(EXTRACTED RECORDS Opens)

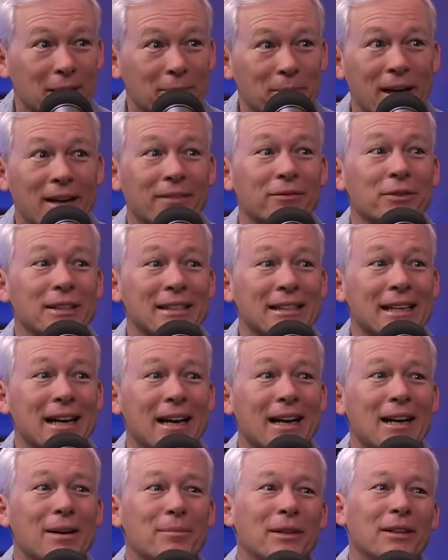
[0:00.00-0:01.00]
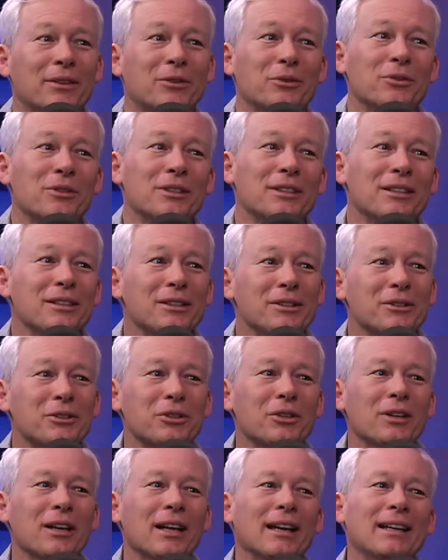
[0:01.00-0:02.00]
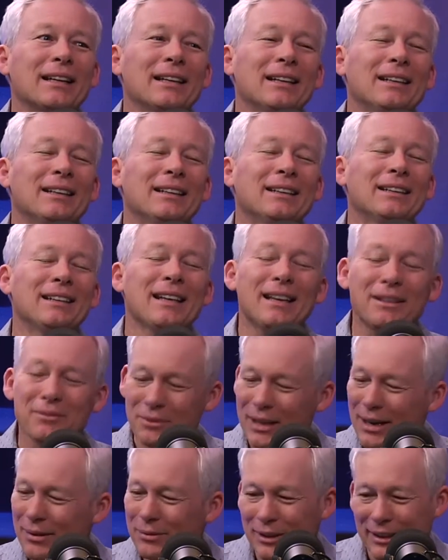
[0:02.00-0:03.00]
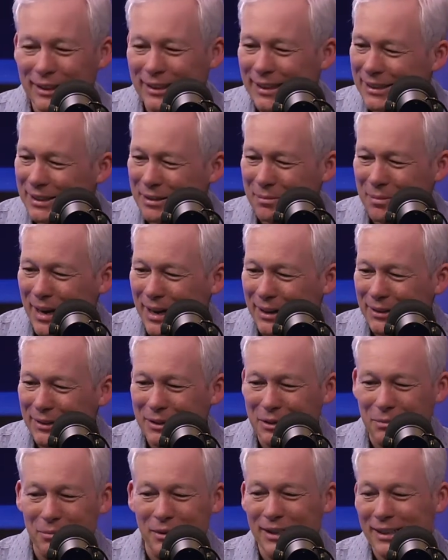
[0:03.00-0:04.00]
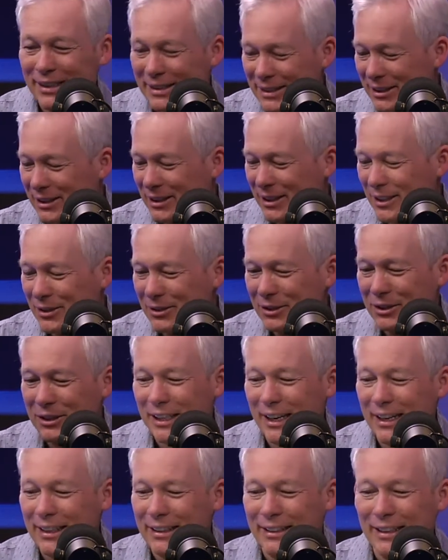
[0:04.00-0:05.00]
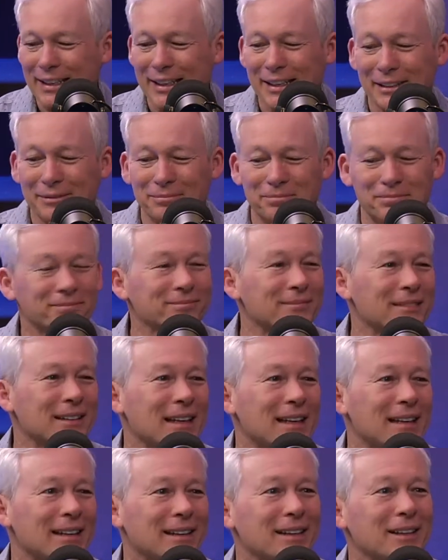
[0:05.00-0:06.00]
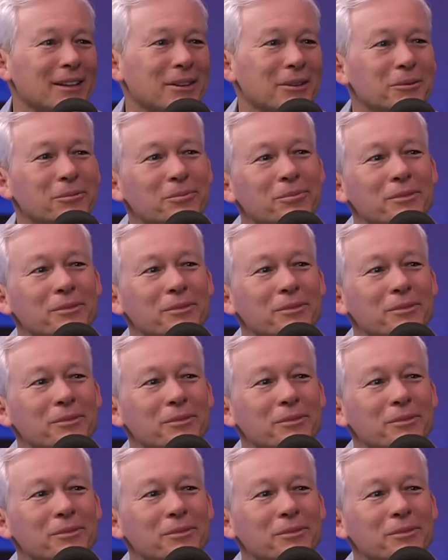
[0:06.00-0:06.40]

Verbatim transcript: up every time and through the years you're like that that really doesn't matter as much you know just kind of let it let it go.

(EXTRACTED RECORDS Closes)
(EXTRACTED RECORDS Opens)

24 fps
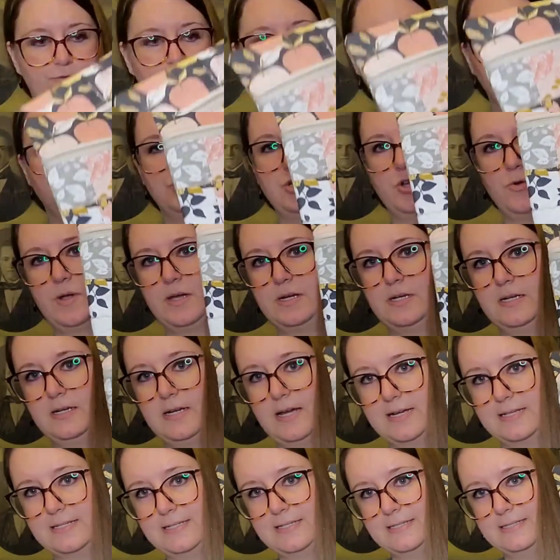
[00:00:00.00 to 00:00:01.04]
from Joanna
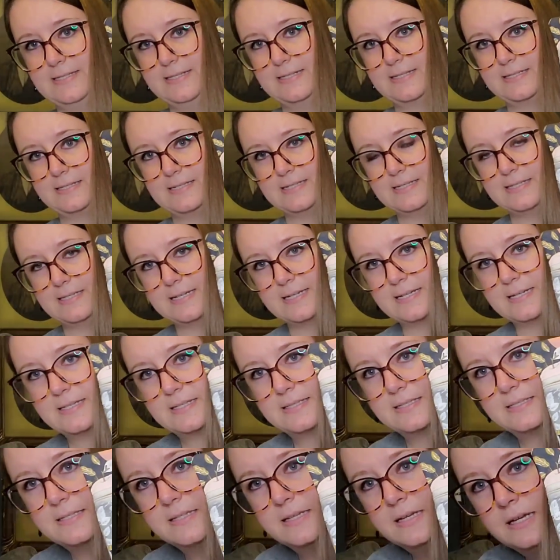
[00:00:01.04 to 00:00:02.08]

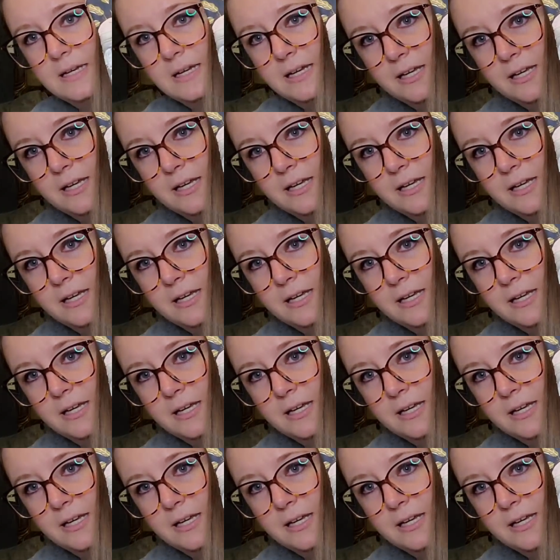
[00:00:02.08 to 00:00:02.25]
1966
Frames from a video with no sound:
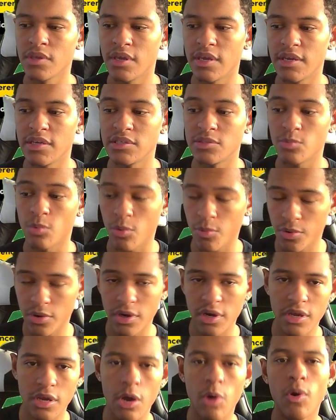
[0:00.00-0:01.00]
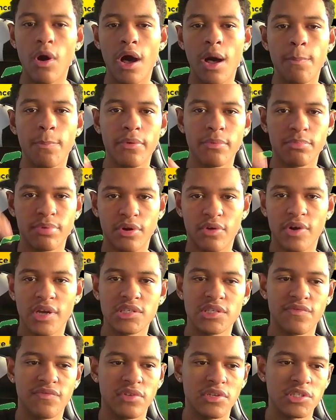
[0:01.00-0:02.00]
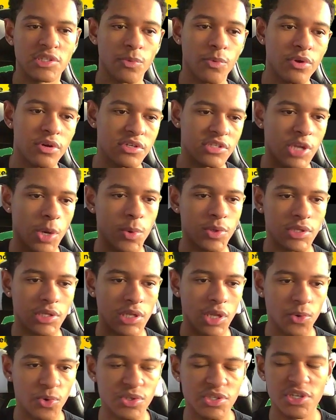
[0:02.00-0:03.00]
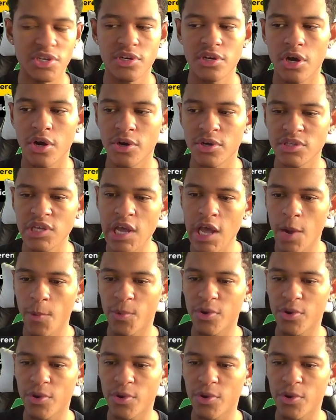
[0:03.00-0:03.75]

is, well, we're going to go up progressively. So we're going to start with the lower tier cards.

(EXTRACTED RECORDS Closes)

DESCRIPTION OF THE TASK: Repeat the lines above exactly, beginning with the one containing "[0:03.00-0:04.00]" and finishing with the one containing "Verbatim transcript: up". No pictures belong in the copy.

ANSWER TO THE EXERCISE:
[0:03.00-0:04.00]
[0:04.00-0:05.00]
[0:05.00-0:06.00]
[0:06.00-0:06.40]

Verbatim transcript: up every time and through the years you're like that that really doesn't matter as much you know just kind of let it let it go.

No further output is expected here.